(Collected data entries)
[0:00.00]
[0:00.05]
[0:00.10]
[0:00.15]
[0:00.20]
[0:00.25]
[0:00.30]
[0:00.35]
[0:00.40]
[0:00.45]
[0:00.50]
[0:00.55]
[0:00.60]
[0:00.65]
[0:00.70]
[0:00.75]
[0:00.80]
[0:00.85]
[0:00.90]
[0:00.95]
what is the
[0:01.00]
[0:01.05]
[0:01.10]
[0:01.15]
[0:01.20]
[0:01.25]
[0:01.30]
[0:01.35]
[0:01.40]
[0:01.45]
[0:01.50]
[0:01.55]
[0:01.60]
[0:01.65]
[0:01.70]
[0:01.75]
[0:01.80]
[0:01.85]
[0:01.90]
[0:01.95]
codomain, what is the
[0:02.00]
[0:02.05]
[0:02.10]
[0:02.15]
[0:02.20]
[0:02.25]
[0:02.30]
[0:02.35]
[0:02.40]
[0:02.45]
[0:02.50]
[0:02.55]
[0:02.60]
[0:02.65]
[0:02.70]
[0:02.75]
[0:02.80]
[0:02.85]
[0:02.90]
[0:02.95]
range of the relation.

- _Your objective_:
Retype the data exactly as it reads.

- _Final answer_:
[0:00.00]
[0:00.05]
[0:00.10]
[0:00.15]
[0:00.20]
[0:00.25]
[0:00.30]
[0:00.35]
[0:00.40]
[0:00.45]
[0:00.50]
[0:00.55]
[0:00.60]
[0:00.65]
[0:00.70]
[0:00.75]
[0:00.80]
[0:00.85]
[0:00.90]
[0:00.95]
what is the
[0:01.00]
[0:01.05]
[0:01.10]
[0:01.15]
[0:01.20]
[0:01.25]
[0:01.30]
[0:01.35]
[0:01.40]
[0:01.45]
[0:01.50]
[0:01.55]
[0:01.60]
[0:01.65]
[0:01.70]
[0:01.75]
[0:01.80]
[0:01.85]
[0:01.90]
[0:01.95]
codomain, what is the
[0:02.00]
[0:02.05]
[0:02.10]
[0:02.15]
[0:02.20]
[0:02.25]
[0:02.30]
[0:02.35]
[0:02.40]
[0:02.45]
[0:02.50]
[0:02.55]
[0:02.60]
[0:02.65]
[0:02.70]
[0:02.75]
[0:02.80]
[0:02.85]
[0:02.90]
[0:02.95]
range of the relation.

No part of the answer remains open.